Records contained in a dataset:
|---|
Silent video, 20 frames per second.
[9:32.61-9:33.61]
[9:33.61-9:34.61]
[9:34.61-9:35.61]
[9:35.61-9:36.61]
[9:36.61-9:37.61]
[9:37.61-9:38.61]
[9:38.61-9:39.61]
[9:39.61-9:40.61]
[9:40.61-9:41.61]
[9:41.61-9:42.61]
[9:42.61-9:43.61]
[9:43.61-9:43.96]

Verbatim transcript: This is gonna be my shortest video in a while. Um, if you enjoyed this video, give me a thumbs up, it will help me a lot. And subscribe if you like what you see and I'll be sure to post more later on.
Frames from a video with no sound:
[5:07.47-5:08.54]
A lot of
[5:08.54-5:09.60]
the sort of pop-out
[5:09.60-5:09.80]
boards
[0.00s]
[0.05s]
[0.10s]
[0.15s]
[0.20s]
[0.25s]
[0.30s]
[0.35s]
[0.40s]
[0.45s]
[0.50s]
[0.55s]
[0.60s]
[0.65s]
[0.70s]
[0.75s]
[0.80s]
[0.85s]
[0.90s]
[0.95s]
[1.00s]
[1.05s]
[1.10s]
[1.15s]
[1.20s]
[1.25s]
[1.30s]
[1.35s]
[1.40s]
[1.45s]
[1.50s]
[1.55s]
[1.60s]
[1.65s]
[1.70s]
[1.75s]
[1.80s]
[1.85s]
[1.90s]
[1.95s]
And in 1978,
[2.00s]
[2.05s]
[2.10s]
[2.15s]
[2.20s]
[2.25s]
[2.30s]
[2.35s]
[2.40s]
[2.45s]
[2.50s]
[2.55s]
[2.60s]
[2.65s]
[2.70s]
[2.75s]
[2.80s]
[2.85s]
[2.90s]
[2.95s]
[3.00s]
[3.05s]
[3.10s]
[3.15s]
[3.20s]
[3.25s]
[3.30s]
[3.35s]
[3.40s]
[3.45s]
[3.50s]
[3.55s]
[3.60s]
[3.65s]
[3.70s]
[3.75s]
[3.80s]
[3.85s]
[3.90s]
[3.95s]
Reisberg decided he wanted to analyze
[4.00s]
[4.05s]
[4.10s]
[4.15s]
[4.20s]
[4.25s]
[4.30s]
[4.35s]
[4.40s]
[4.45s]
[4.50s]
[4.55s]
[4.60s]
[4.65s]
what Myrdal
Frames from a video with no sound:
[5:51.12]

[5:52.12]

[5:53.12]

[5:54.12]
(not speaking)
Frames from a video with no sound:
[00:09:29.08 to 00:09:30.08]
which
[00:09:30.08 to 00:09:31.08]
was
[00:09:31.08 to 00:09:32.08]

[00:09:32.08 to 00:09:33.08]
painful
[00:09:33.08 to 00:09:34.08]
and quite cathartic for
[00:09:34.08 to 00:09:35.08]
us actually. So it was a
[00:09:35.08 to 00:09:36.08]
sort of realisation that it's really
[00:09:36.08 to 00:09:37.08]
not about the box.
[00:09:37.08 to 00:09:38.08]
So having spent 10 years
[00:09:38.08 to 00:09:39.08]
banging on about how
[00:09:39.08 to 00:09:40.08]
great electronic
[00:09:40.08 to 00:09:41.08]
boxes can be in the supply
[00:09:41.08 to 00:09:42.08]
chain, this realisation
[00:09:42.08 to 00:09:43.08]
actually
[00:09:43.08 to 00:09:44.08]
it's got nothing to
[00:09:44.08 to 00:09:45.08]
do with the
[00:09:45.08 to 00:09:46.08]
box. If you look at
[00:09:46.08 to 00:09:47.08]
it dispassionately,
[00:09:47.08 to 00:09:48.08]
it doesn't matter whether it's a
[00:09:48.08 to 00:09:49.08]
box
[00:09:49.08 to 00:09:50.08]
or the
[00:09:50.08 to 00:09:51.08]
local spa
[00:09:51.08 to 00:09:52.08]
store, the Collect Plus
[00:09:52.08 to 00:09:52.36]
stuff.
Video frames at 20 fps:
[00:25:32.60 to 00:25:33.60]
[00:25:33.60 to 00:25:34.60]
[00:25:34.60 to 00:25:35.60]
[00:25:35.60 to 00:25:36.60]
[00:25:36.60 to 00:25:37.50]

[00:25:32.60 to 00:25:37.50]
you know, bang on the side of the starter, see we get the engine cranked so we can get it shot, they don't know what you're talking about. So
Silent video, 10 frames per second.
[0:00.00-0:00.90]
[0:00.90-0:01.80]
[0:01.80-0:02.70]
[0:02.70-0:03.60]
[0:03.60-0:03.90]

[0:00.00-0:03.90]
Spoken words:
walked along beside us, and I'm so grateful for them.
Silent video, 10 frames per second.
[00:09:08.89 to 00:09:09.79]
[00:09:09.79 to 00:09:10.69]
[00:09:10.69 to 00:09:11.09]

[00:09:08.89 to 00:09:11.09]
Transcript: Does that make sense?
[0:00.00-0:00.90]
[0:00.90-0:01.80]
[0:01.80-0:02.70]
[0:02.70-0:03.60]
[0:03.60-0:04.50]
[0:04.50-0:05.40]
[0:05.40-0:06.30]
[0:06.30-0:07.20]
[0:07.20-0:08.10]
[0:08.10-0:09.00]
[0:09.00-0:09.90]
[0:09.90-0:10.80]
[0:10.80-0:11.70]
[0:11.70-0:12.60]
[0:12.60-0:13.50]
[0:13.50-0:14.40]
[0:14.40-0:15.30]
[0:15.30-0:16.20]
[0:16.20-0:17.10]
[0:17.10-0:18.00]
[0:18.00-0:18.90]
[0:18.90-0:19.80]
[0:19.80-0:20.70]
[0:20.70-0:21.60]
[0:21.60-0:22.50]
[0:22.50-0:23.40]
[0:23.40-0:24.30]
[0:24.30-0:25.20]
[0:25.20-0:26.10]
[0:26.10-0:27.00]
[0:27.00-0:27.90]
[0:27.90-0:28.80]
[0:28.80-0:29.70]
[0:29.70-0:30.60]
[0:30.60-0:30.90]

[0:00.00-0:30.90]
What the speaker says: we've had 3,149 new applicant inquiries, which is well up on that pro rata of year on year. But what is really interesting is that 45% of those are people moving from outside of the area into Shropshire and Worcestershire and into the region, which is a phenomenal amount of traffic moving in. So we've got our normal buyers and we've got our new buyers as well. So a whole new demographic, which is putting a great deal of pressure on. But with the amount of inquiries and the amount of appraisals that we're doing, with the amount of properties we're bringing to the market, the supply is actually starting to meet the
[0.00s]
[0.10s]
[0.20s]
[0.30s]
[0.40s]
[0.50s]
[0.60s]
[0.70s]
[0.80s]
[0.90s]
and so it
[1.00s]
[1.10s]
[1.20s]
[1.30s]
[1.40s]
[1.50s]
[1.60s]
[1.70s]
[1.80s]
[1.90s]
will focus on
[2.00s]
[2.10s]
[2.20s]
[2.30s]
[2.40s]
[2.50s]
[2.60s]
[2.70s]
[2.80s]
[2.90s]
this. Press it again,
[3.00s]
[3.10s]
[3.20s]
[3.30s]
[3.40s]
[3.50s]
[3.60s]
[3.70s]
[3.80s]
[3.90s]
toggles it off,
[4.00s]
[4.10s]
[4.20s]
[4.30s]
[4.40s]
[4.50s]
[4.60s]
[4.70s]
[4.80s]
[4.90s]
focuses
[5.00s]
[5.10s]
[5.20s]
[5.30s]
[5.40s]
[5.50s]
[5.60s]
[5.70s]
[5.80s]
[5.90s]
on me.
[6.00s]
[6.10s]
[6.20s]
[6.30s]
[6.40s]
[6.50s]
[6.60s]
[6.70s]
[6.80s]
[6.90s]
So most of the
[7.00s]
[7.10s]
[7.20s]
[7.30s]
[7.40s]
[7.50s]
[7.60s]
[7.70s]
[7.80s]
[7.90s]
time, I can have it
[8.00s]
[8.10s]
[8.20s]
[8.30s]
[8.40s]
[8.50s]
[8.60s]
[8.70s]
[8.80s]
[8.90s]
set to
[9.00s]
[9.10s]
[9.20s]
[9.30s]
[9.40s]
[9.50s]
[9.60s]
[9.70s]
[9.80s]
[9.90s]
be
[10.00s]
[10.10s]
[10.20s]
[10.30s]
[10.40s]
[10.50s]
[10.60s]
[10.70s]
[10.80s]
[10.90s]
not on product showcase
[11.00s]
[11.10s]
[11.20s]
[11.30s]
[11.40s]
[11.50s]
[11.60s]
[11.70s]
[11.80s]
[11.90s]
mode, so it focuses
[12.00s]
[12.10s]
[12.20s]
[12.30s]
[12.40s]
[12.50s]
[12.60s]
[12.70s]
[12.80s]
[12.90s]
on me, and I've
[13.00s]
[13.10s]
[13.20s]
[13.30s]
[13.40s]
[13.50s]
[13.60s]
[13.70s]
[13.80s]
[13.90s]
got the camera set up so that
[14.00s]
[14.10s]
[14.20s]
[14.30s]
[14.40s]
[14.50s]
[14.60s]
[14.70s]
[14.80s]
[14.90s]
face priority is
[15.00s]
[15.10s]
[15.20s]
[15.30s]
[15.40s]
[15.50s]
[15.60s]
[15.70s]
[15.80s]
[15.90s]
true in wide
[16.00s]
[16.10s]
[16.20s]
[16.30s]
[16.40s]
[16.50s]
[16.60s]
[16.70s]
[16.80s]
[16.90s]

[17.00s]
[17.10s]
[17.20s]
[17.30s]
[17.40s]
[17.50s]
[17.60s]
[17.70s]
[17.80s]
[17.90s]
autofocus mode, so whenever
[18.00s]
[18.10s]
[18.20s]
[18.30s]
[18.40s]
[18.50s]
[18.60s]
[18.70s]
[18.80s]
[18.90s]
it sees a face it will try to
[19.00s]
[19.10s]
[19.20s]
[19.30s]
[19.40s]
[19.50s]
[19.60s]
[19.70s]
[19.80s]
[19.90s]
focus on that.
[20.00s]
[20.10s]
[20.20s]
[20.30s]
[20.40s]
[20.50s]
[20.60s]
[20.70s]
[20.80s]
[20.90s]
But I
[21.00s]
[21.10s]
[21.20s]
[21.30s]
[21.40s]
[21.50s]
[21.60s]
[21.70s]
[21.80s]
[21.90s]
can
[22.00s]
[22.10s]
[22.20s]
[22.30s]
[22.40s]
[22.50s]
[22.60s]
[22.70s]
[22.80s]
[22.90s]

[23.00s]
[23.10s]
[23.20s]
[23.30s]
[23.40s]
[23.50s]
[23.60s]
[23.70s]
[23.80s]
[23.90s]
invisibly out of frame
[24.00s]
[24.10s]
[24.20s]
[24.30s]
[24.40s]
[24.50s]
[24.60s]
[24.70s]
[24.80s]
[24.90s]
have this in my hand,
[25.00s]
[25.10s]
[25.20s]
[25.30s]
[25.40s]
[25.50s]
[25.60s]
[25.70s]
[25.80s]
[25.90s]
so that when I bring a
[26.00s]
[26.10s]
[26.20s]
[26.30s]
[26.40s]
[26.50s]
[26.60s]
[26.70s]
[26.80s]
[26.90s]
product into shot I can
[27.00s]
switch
|---|
> Required action
Your answer should consist only of the lines above between the line holding "[00:09:52.08 to 00:09:52.36]" and the line holding "[0:27.00-0:27.90]", inclusive, each transcribed exactly.

> Completed task
[00:09:52.08 to 00:09:52.36]
stuff.
Video frames at 20 fps:
[00:25:32.60 to 00:25:33.60]
[00:25:33.60 to 00:25:34.60]
[00:25:34.60 to 00:25:35.60]
[00:25:35.60 to 00:25:36.60]
[00:25:36.60 to 00:25:37.50]

[00:25:32.60 to 00:25:37.50]
you know, bang on the side of the starter, see we get the engine cranked so we can get it shot, they don't know what you're talking about. So
Silent video, 10 frames per second.
[0:00.00-0:00.90]
[0:00.90-0:01.80]
[0:01.80-0:02.70]
[0:02.70-0:03.60]
[0:03.60-0:03.90]

[0:00.00-0:03.90]
Spoken words:
walked along beside us, and I'm so grateful for them.
Silent video, 10 frames per second.
[00:09:08.89 to 00:09:09.79]
[00:09:09.79 to 00:09:10.69]
[00:09:10.69 to 00:09:11.09]

[00:09:08.89 to 00:09:11.09]
Transcript: Does that make sense?
[0:00.00-0:00.90]
[0:00.90-0:01.80]
[0:01.80-0:02.70]
[0:02.70-0:03.60]
[0:03.60-0:04.50]
[0:04.50-0:05.40]
[0:05.40-0:06.30]
[0:06.30-0:07.20]
[0:07.20-0:08.10]
[0:08.10-0:09.00]
[0:09.00-0:09.90]
[0:09.90-0:10.80]
[0:10.80-0:11.70]
[0:11.70-0:12.60]
[0:12.60-0:13.50]
[0:13.50-0:14.40]
[0:14.40-0:15.30]
[0:15.30-0:16.20]
[0:16.20-0:17.10]
[0:17.10-0:18.00]
[0:18.00-0:18.90]
[0:18.90-0:19.80]
[0:19.80-0:20.70]
[0:20.70-0:21.60]
[0:21.60-0:22.50]
[0:22.50-0:23.40]
[0:23.40-0:24.30]
[0:24.30-0:25.20]
[0:25.20-0:26.10]
[0:26.10-0:27.00]
[0:27.00-0:27.90]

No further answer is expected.